**What the task asks**
Output all of the data exactly as it appears, but leave out any pictures it contains.

**Data to use**
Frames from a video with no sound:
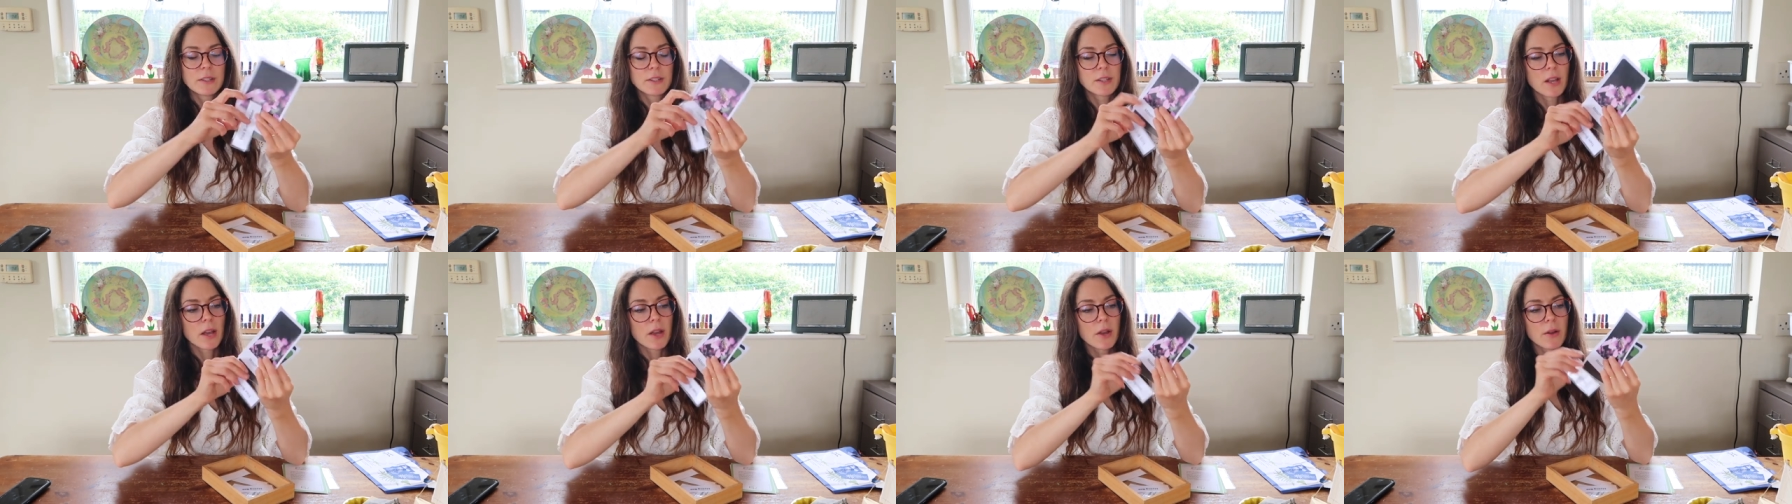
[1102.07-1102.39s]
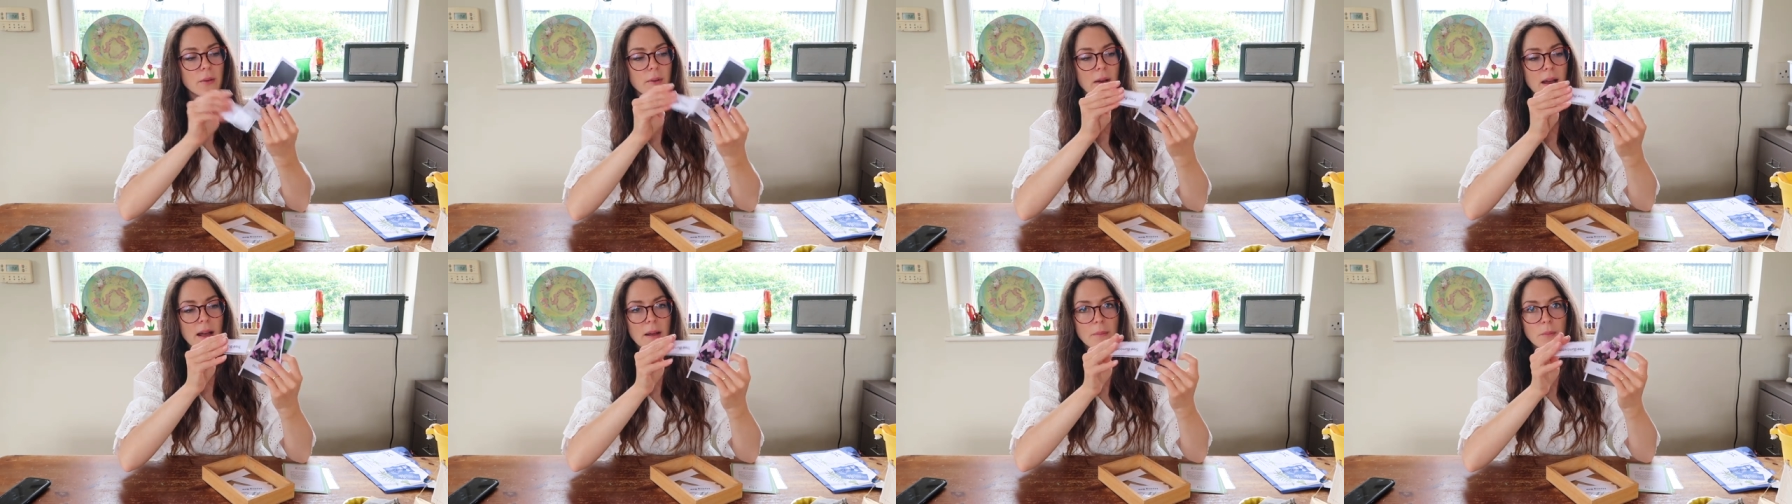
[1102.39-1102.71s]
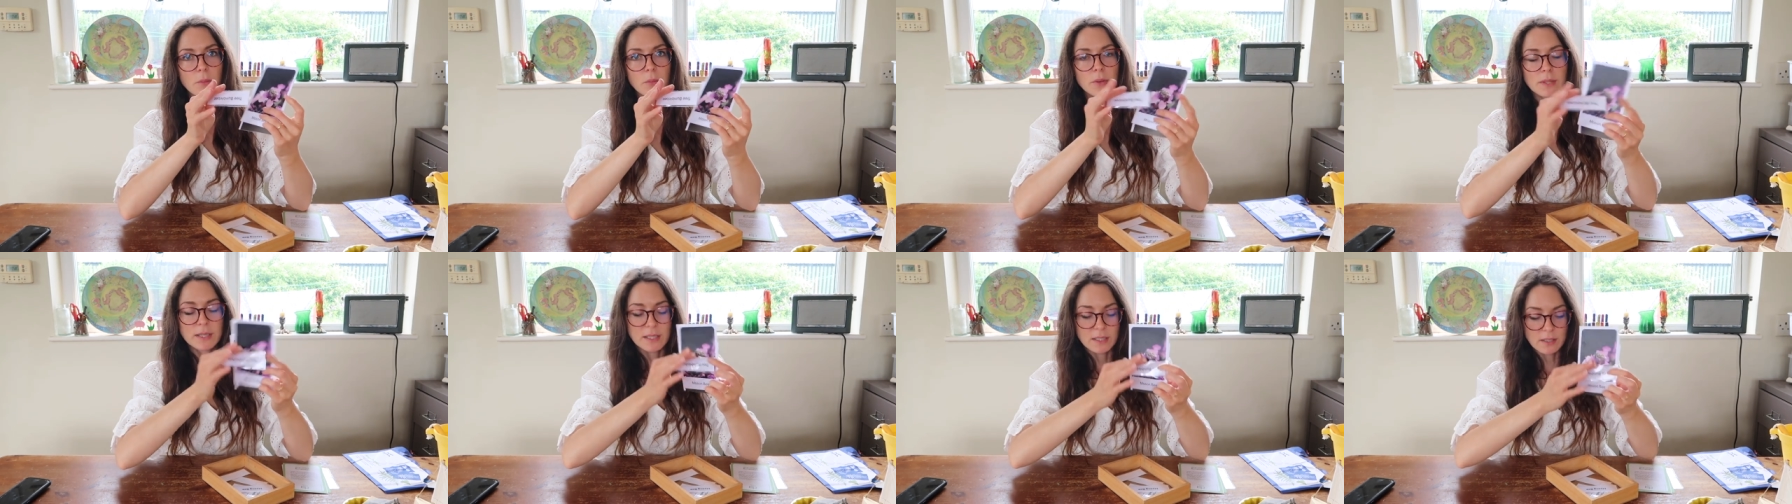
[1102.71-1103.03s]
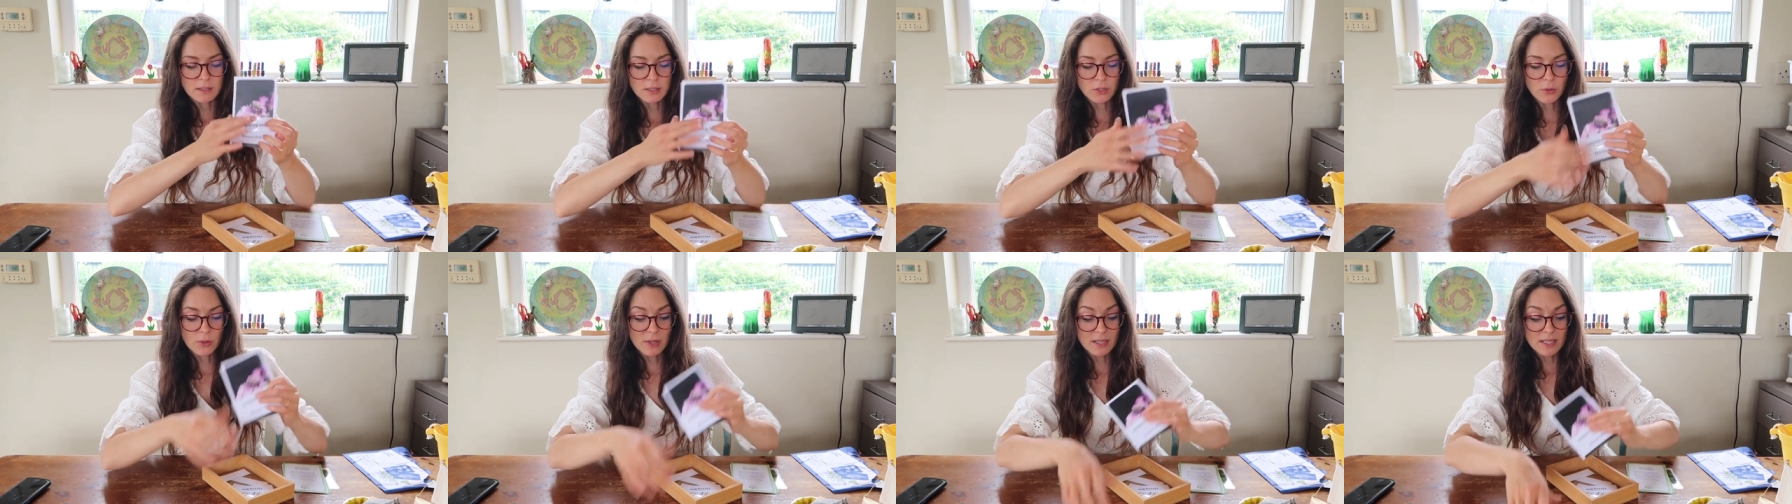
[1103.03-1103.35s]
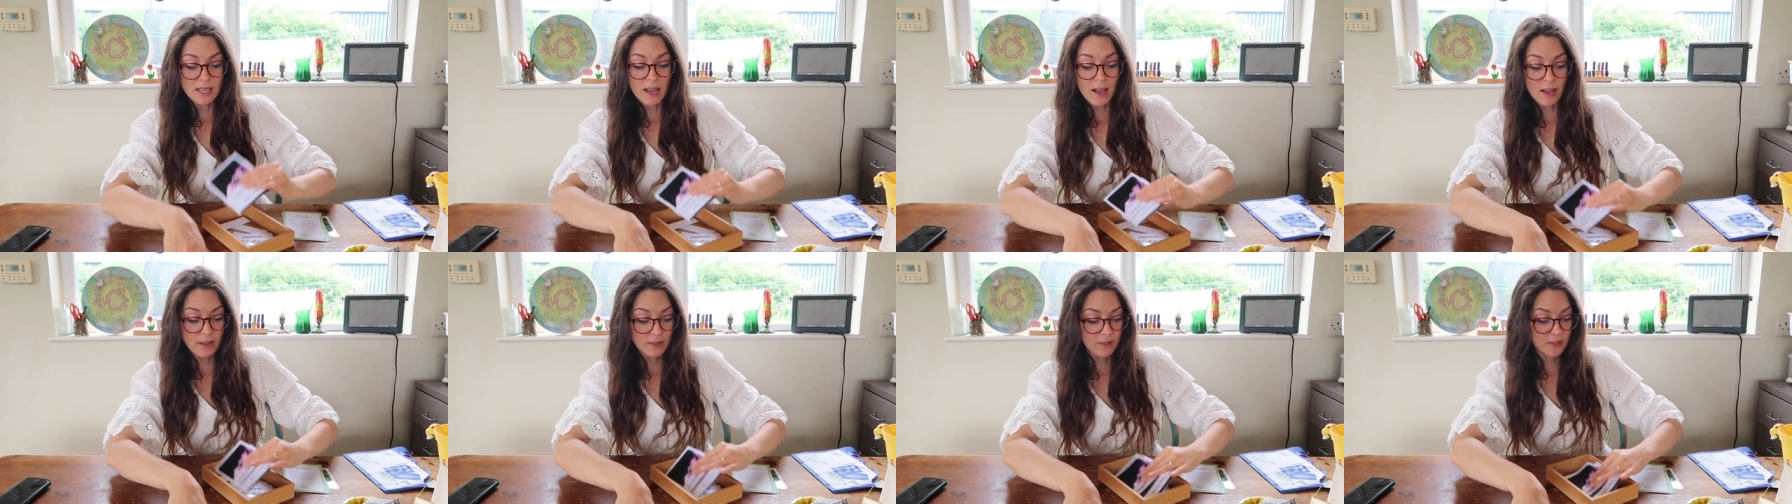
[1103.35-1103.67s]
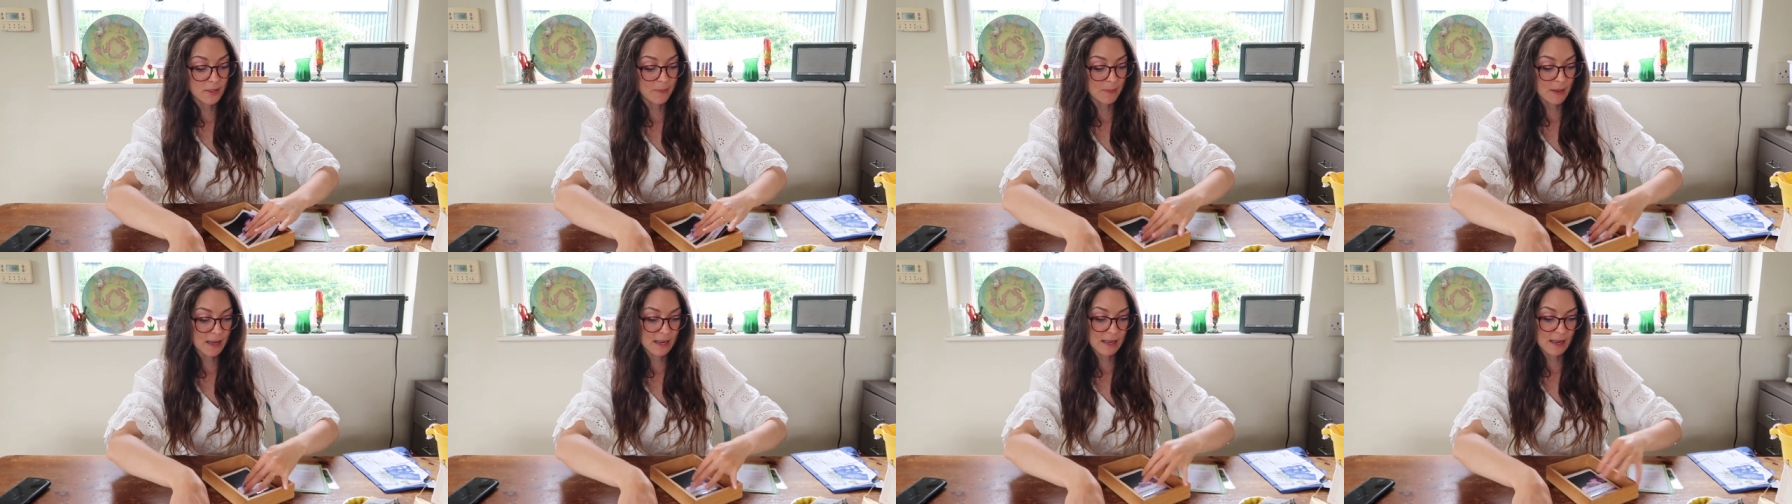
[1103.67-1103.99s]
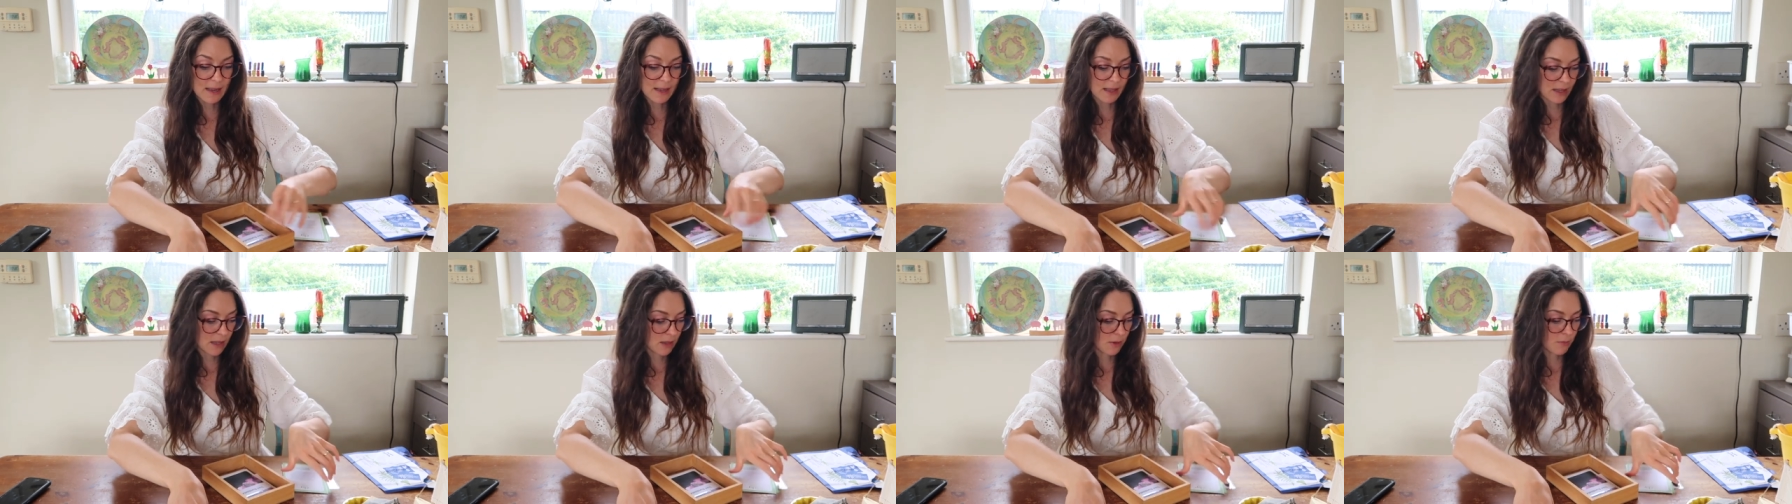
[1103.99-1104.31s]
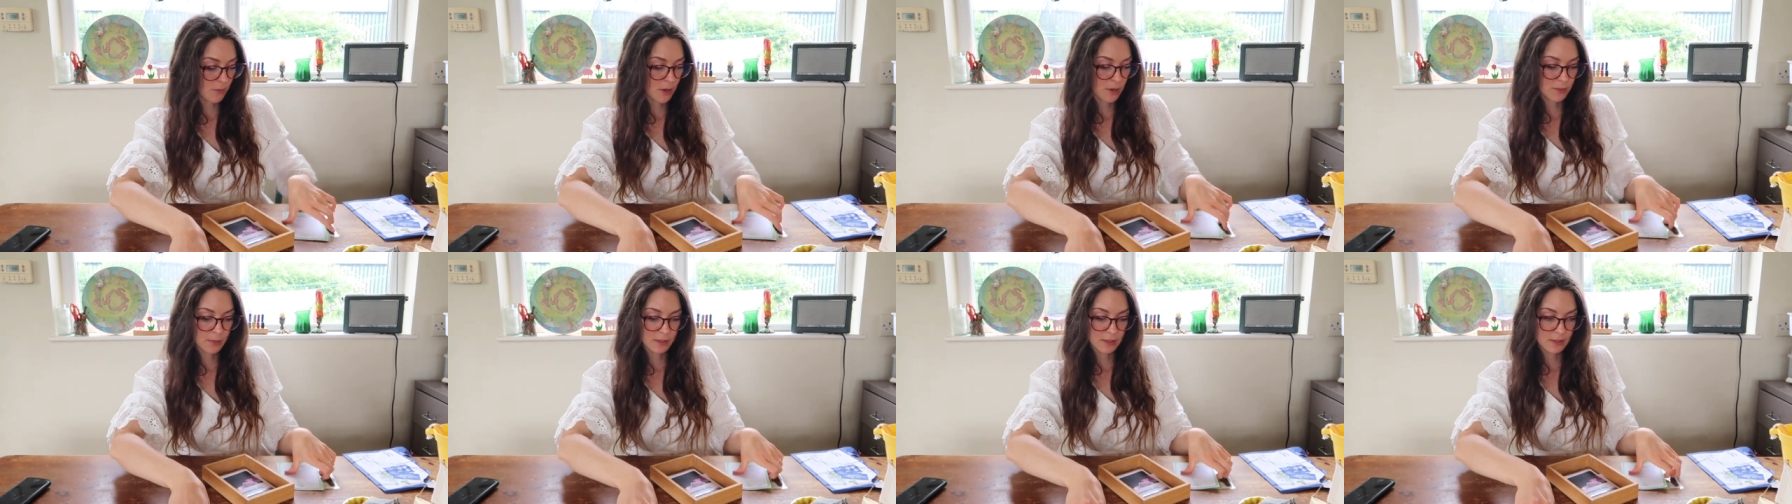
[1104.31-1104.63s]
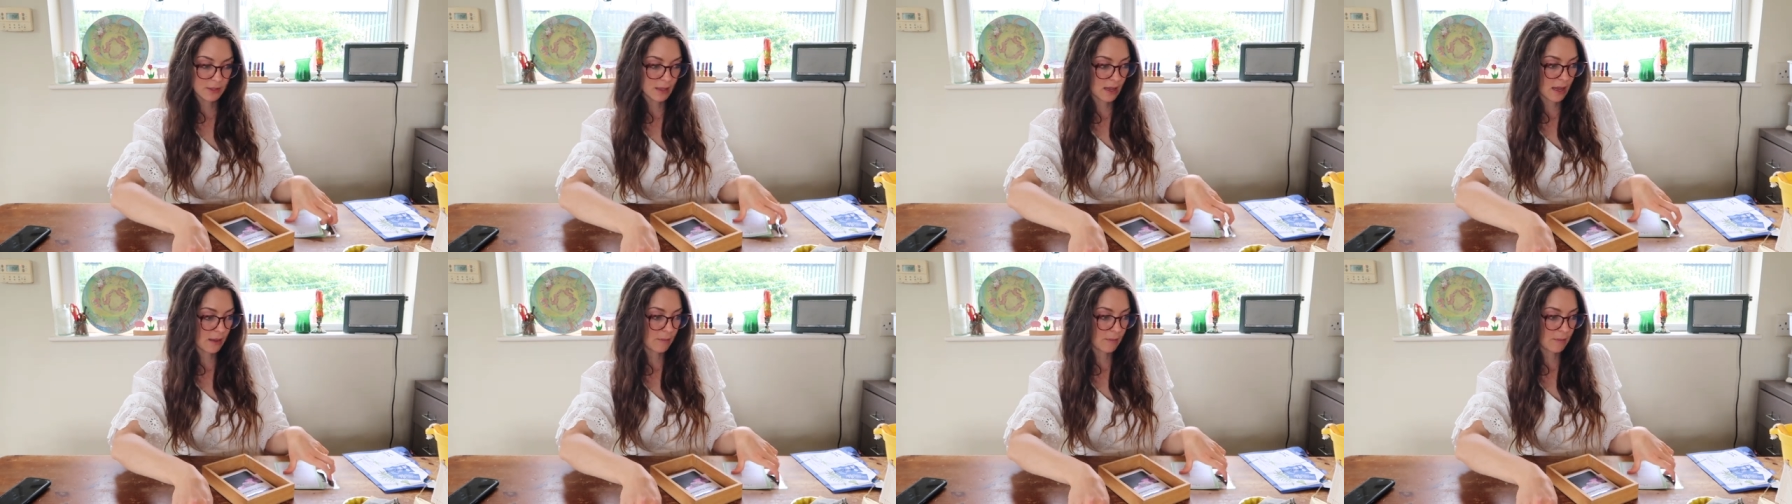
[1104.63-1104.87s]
So um, we're still doing tons of e-learning at the moment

**Solution to this exercise**
Frames from a video with no sound:
[1102.07-1102.39s]
[1102.39-1102.71s]
[1102.71-1103.03s]
[1103.03-1103.35s]
[1103.35-1103.67s]
[1103.67-1103.99s]
[1103.99-1104.31s]
[1104.31-1104.63s]
[1104.63-1104.87s]
So um, we're still doing tons of e-learning at the moment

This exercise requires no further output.